▶ **The task**
Retype the entries exactly, but skip the pictures.

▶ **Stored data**
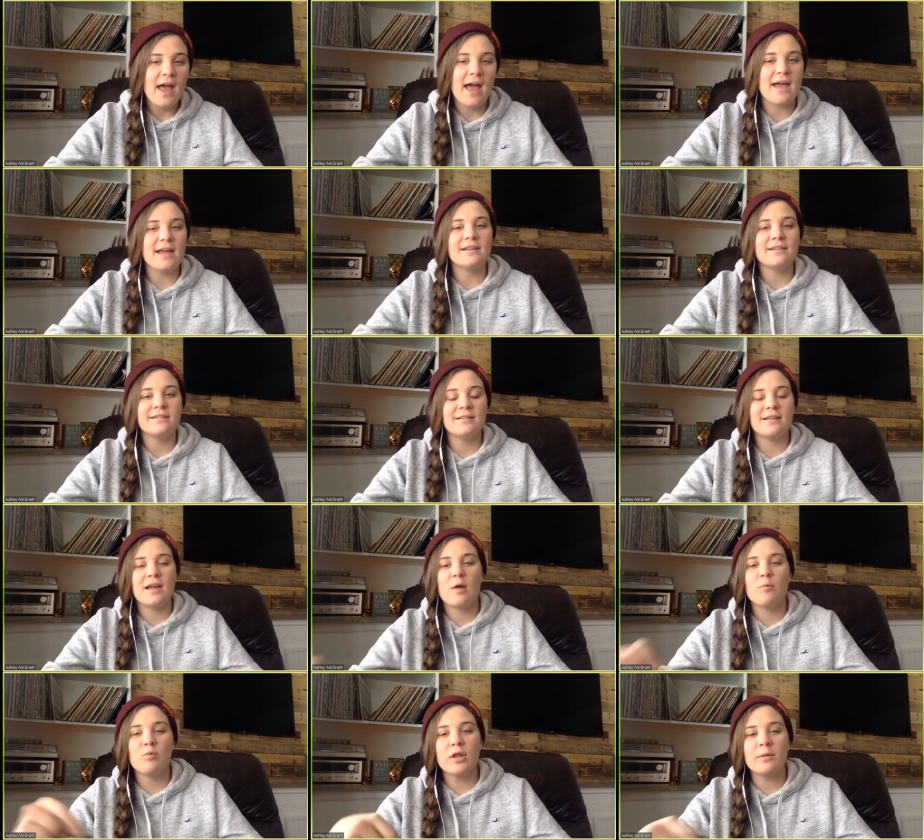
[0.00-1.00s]
And
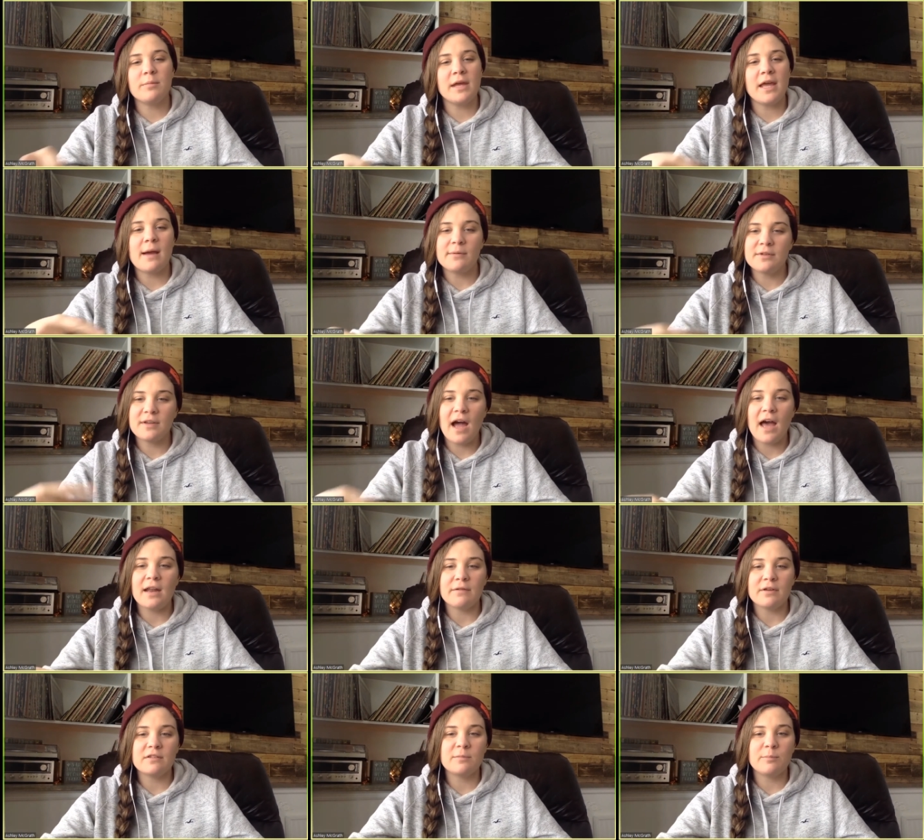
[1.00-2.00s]
really being able to kind
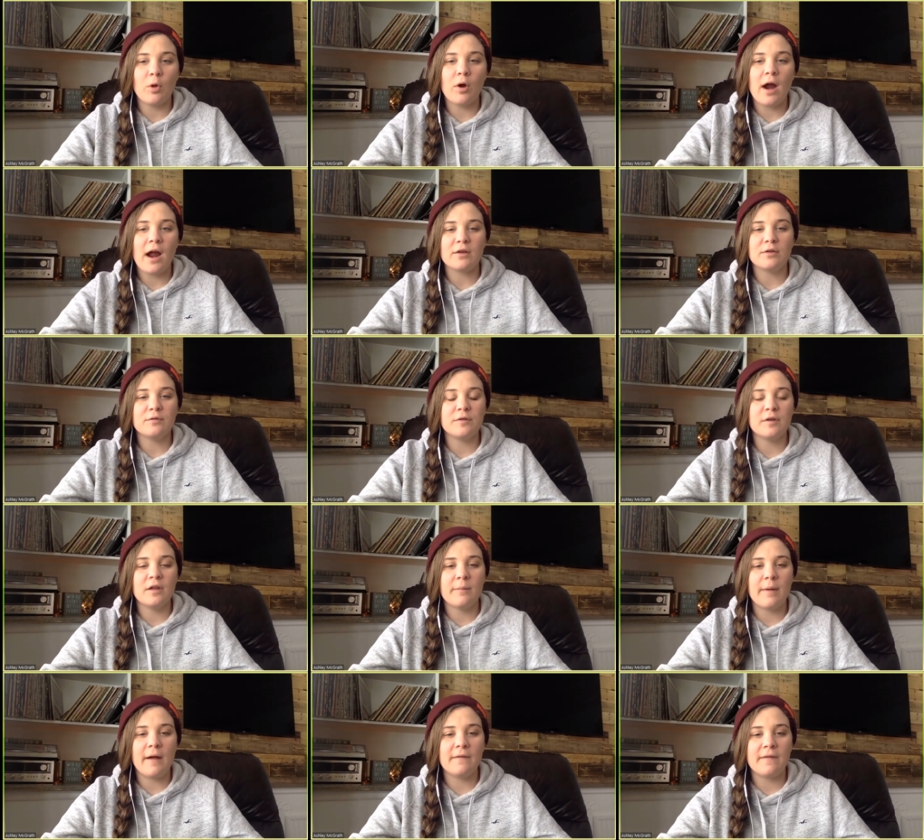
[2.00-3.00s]
of explore how you feel
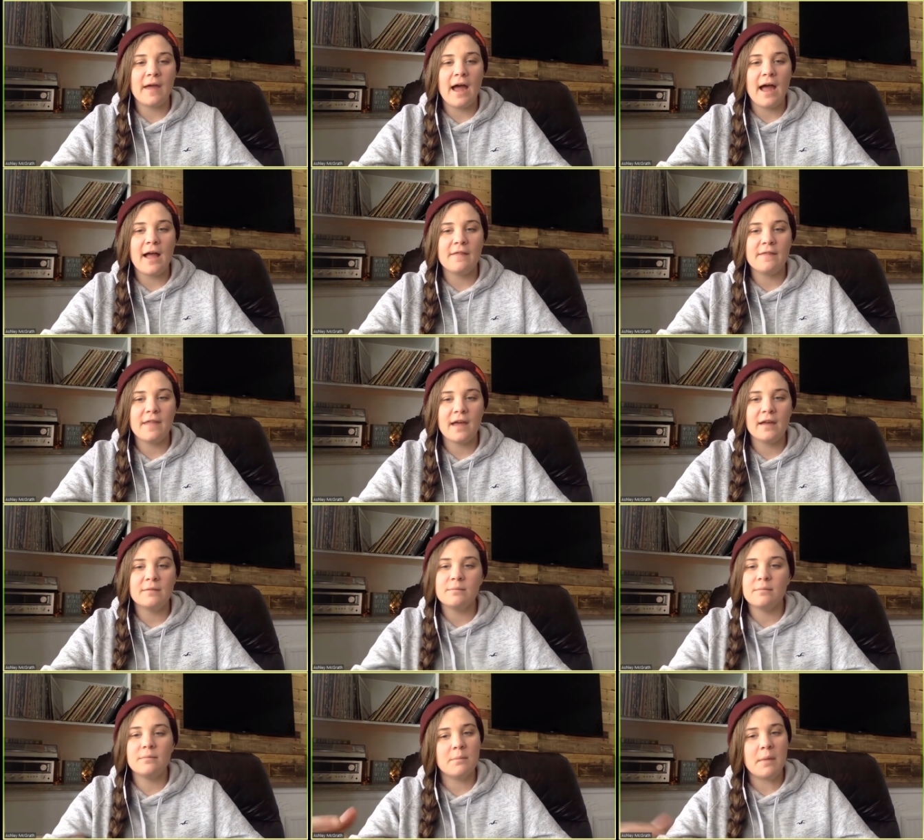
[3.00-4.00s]
about that and
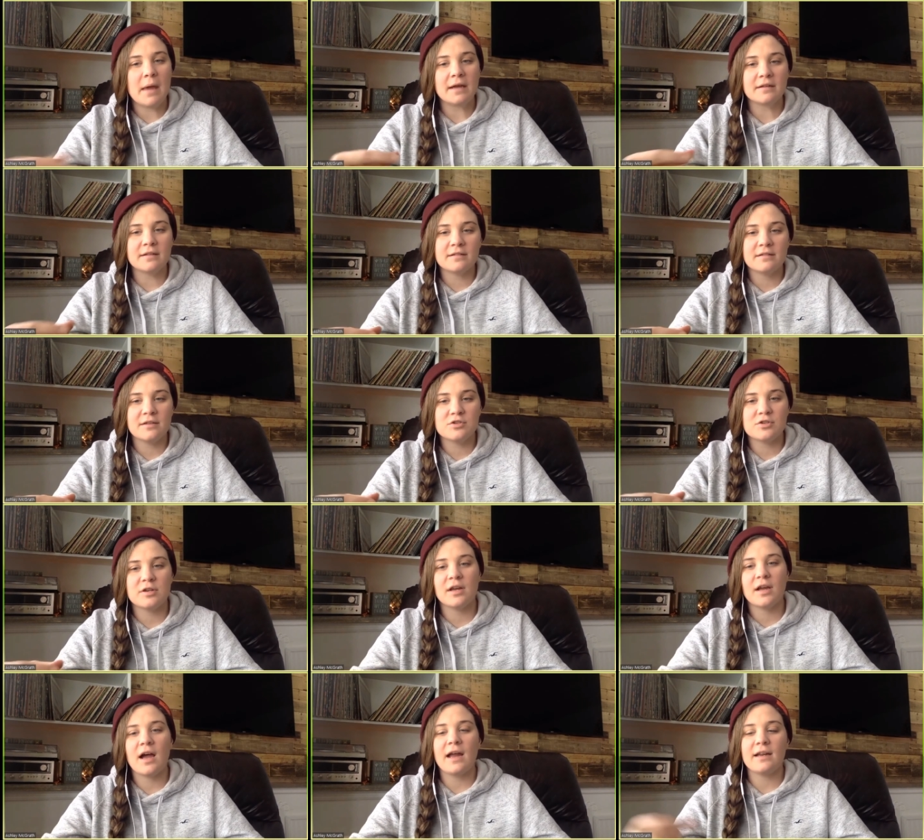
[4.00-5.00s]
then make a decision
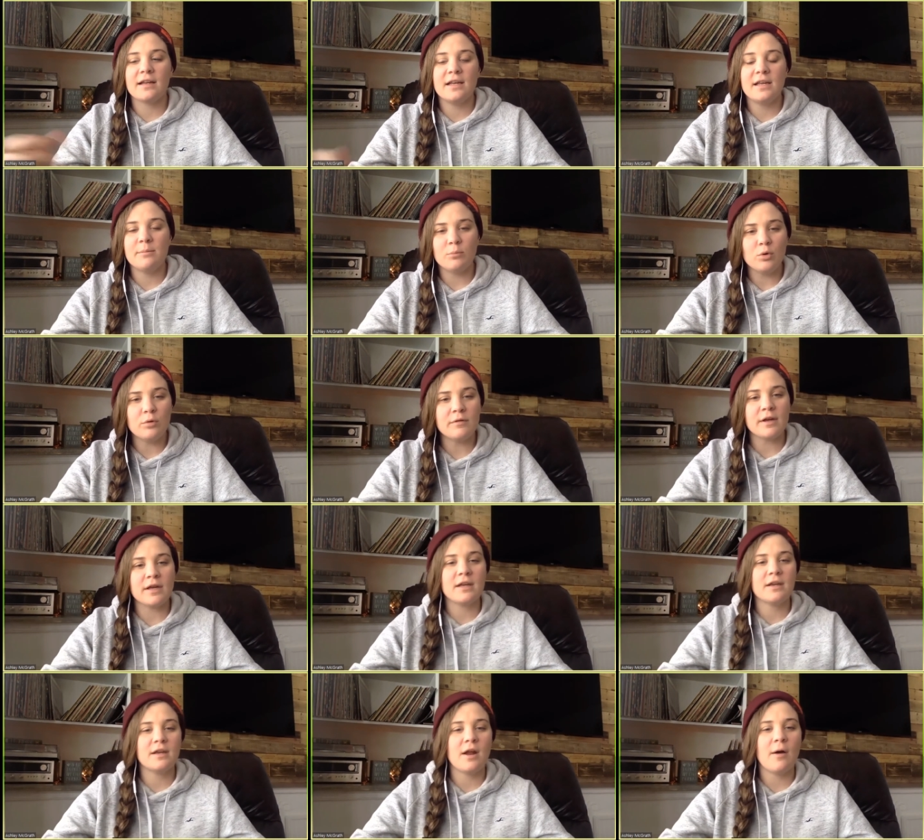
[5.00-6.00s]
and kind of keep moving,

▶ **Result of the task**
[0.00-1.00s]
And
[1.00-2.00s]
really being able to kind
[2.00-3.00s]
of explore how you feel
[3.00-4.00s]
about that and
[4.00-5.00s]
then make a decision
[5.00-6.00s]
and kind of keep moving,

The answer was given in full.